BEIJING - China's economic growth is likely to slow to 10.6 percent in the second quarter as the effects of the government's massive stimulus package weaken, analysts are forecasting.
Pei Changhong, head of the Institute of Finance and Trade Economics of the Chinese Academy of Social Sciences, expected China's second-quarter growth to slow to 10.6 percent and the annual growth to reach 10.5 percent.
China, the world's third largest economy, posted economic growth of 11.9 percent in the first quarter, which analysts said was mainly supported by the country's massive economic stimulus package.
The country's GDP growth in the fourth quarter this year and the first quarter of 2011 might slow to around 9 percent, said Zhu Jianfang, chief macro economist with Citic Securities.
Zhu ruled out the possibility of a double dip for China's economy and said growth would show a U-shaped curve.
The latest economic indicator pointing to a slowdown in China's growth was the Purchasing Managers' Index for the manufacturing sector, which slowed for two consecutive months. The index stood at 52.1 percent in June, down 1.8 percentage points from May.
Growth in fixed assets investment, one of the major engines boosting China's growth, would witness an obvious deceleration in the third quarter this year, said Xing Weiwei, an analyst with the Jianyin Investment Securities.
Xing expected fixed assets investment to climb about 20 percent year on year during the July-September period, compared with an increase of 25.6 percent in the first quarter.

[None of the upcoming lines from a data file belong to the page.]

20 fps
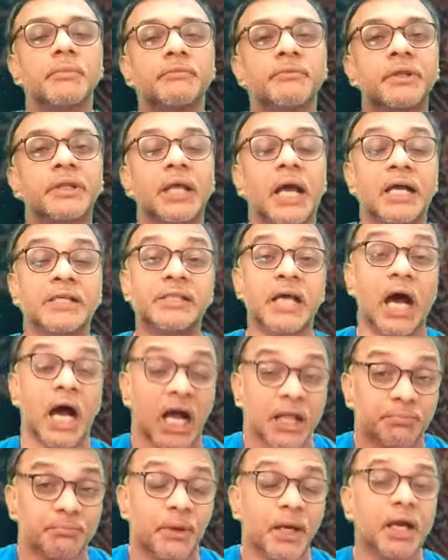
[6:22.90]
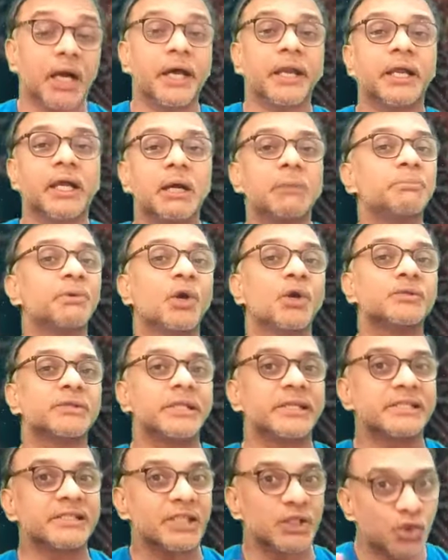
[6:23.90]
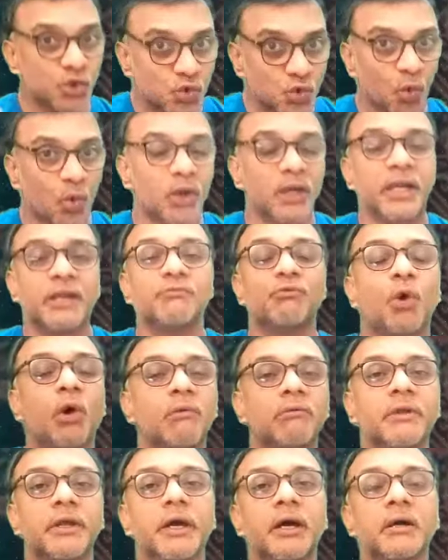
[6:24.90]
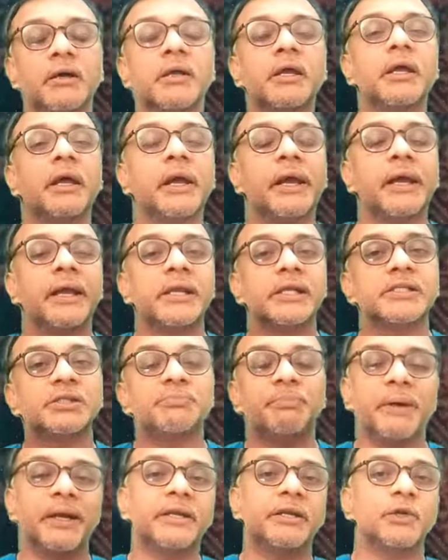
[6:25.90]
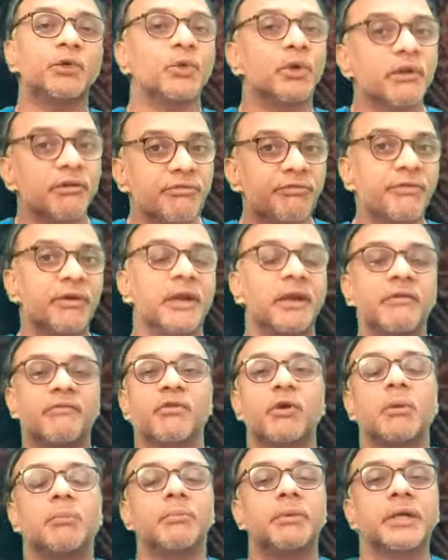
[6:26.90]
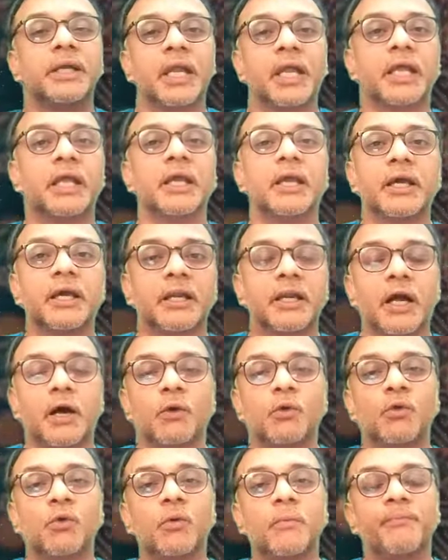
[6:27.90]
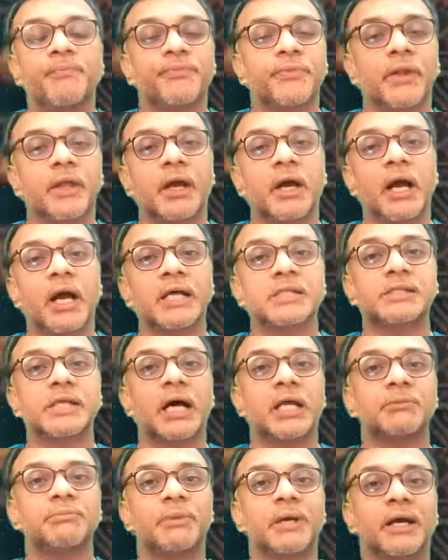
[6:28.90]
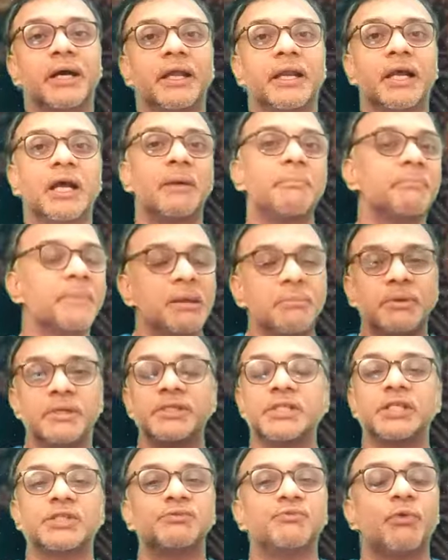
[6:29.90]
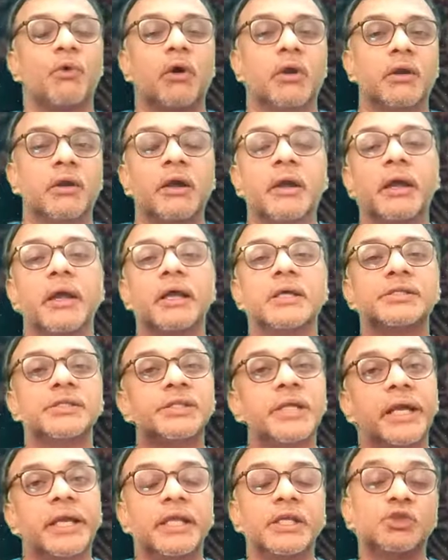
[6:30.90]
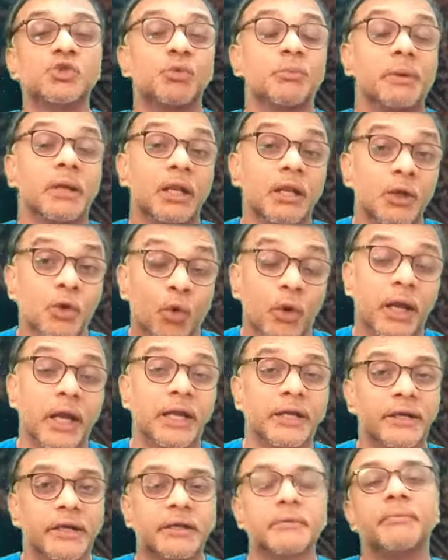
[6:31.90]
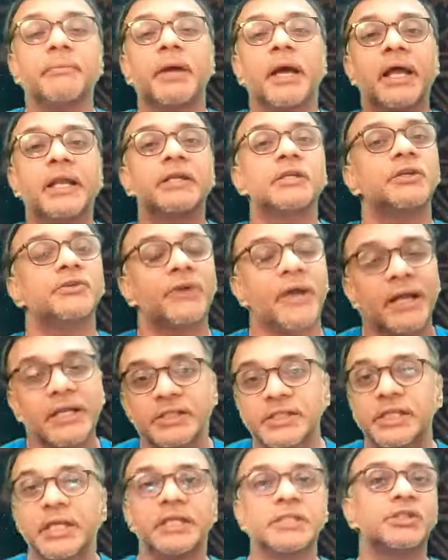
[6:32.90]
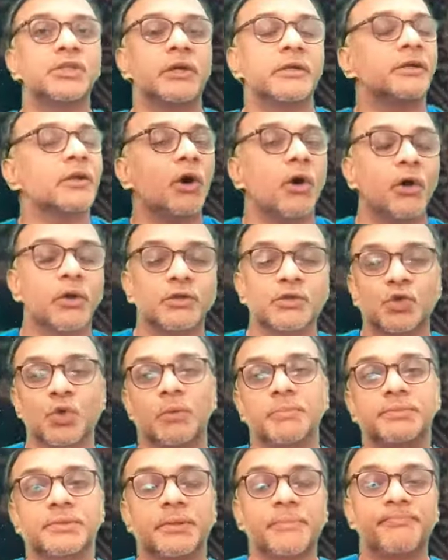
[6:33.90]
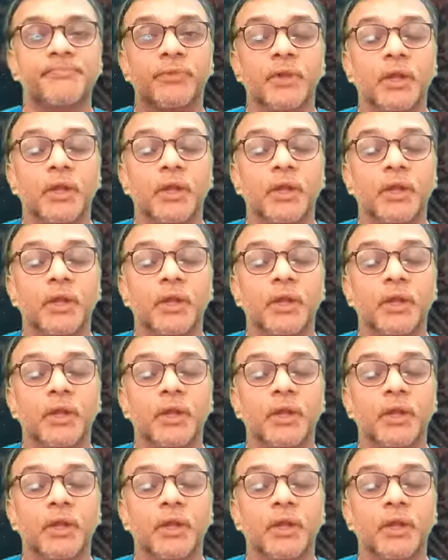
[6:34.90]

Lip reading: with as the Atma Karaka, because it is the soul involved here, it is better to refrain from taking Rahu as the Atma Karaka. Maybe just for studies, you may look at it and try and say in certain horoscopes.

China unveiled a 4-trillion-yuan ($589.97 billion) economic stimulus package in late 2008 to counter the adverse impacts of global financial crisis. The spending was planned to the end of 2010.
The National Bureau of Statistics is scheduled to release a range of economic data on Thursday, including second-quarter gross domestic product growth, the consumer price index and fixed assets investment.